Step 3: Connect the white connector to the Festoon adapter that was installed in Step 1. The resistor gets very hot after about a minute of use. Most of us will rarely keep the turnk open that long, however if you are unloading content from your trunk, you may have the trunk open for an extended period of time. To be safe, I took some eletrical tape and affixed the resistor to the body as shown below just under the bolt (this is located behind the compartment door mentioned in Step 2). This way it does not come into direct contact with any other wires.











Finally, peel off the 3M backing on the back light strip and stick the strip where desired on the roof of the trunk. DeAutoKey suggests heating the adhesive side of the strip prior to sticking so that that adhesive is activated. Personally I used my own heavy duty double sided tape.

Installed pics!!






































Kareem
IG @KOWCC

Sent from my iPhone using Tapatalk


----------



## DarthBajan (Oct 22, 2008)

Another great job on the DIY Kareem. They should send you out the LED fog and headlight bulbs so I can get an informed opinion from someone I trust.


----------



## KOWCC (Mar 31, 2012)

munnarg said:


> Another great job on the DIY Kareem. They should send you out the LED fog and headlight bulbs so I can get an informed opinion from someone I trust.

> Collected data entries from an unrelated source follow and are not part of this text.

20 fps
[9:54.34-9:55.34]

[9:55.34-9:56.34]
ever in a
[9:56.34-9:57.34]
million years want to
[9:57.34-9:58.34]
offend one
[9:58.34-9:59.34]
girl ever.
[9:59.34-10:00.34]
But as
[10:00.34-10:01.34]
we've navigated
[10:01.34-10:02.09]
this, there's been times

Hey buddy, they actually offered that to me, but with my last experience when I had HID conversion fogs if you recall, it fried my light module (BCM). Car was at dealer for 30 days till parts arrived from Germany.

I am still considering it though....maybe I'll call them up and tell them to send me a set.

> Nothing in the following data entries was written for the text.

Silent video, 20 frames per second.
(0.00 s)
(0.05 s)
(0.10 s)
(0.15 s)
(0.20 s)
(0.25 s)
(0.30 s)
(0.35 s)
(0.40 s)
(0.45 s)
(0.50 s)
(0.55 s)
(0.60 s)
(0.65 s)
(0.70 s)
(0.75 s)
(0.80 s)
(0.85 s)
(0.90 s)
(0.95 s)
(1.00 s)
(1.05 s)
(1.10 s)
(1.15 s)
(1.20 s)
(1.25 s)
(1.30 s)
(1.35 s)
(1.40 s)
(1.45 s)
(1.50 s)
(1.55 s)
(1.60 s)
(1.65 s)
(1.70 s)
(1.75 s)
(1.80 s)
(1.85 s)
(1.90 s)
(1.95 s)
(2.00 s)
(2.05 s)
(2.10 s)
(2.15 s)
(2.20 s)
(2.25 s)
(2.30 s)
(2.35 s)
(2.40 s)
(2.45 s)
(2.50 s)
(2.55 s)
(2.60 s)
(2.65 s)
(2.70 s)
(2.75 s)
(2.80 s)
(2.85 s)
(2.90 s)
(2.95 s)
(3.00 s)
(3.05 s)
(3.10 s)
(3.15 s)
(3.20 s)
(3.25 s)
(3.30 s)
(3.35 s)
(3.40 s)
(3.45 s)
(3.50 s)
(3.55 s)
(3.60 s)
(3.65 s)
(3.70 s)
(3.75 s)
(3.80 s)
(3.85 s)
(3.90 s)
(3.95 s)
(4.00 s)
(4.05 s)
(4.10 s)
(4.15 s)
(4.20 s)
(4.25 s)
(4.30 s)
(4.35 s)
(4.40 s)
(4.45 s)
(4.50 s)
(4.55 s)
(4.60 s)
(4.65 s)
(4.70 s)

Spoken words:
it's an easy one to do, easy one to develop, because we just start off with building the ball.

Thanks for your kind word by the way!


Sent from my iPhone using Tapatalk


----------



## deAutoLED.com (Jun 1, 2012)

Awesome review.

For the tape, here is some information that might help, 3m tape on metal needs to be heated or at least warm so it activates, you also need to press firmly so the glue can work its magic on the metal and adhere.









Thank you for the great, review, we posted it here on our listing:

http://deautokey.com/product/universal-48-led-flexible-strip-for-your-trunk-fits-all-car-models


----------



## Rlinetexas (Jun 27, 2011)

Great post, and wow now you can actually see I the trunk at night!!


----------



## unctucker (Aug 24, 2013)

I just ordered these. Will be using this DIY.


Sent from my iPad using Tapatalk


----------



## KOWCC (Mar 31, 2012)

unctucker said:


> I just ordered these. Will be using this DIY.
> 
> 
> Sent from my iPad using Tapatalk


Great! 


Sent from my iPhone using Tapatalk


----------



## deAutoLED.com (Jun 1, 2012)

Rlinetexas said:


> Great post, and wow now you can actually see I the trunk at night!!





unctucker said:


> I just ordered these. Will be using this DIY.
> 
> 
> Sent from my iPad using Tapatalk





KOWCC said:


> Great!
> 
> 
> Sent from my iPhone using Tapatalk


Thanks for the order, it is a must have mod for your car, the location of the housing is poor and this is the perfect solution. 

:thumbup:


----------



## TDI Driver (Jan 17, 2006)

Wow, this is such a great idea. Might have to order one of these soon. :thumbup:


----------



## deAutoLED.com (Jun 1, 2012)

TDI Driver said:


> Wow, this is such a great idea. Might have to order one of these soon. :thumbup:


:thumbup: Thank you


----------



## unctucker (Aug 24, 2013)

Purchased and installed. Great work guys. As I have said in previous DIY , awesome write-up.









Sent from my HTC6500LVW using Tapatalk


----------



## KOWCC (Mar 31, 2012)

unctucker said:


> Purchased and installed. Great work guys. As I have said in previous DIY , awesome write-up.
> 
> 
> 
> ...


Thanks buddy , your feedback means a lot!


Sent from my iPhone using Tapatalk


----------



## unctucker (Aug 24, 2013)

Word to the wise........use another type of adhesive. Going with 3M molding tape. Excessive heat in the trunk does not do the Led strip standard tape good. Found my strip lying in the bottom of my trunk tonight.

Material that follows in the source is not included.